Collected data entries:
□ □ □ □

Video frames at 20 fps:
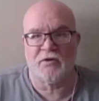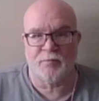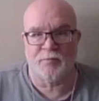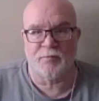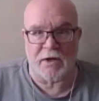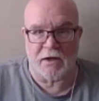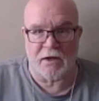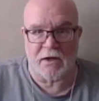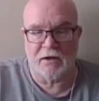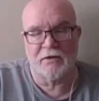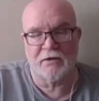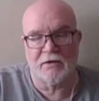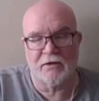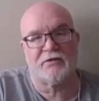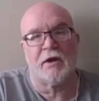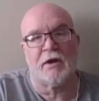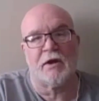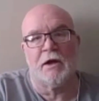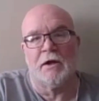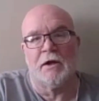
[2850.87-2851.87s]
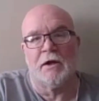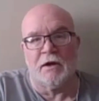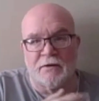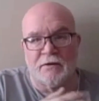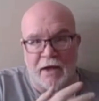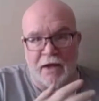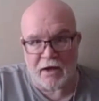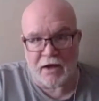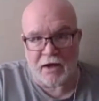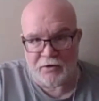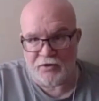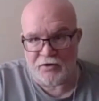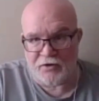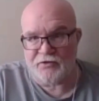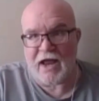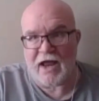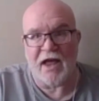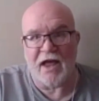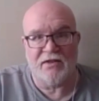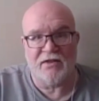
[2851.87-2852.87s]
because they
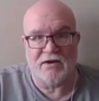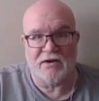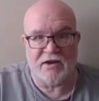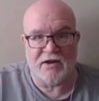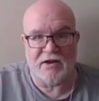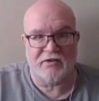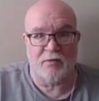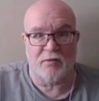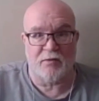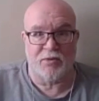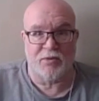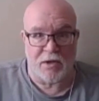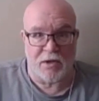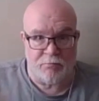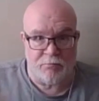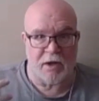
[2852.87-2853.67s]
understand the discipline,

□ □ □ □

* _Aim of the task_:
Every entry above should be printed again exactly, except for the pictures.

* _Output for this task_:
Video frames at 20 fps:
[2850.87-2851.87s]
[2851.87-2852.87s]
because they
[2852.87-2853.67s]
understand the discipline,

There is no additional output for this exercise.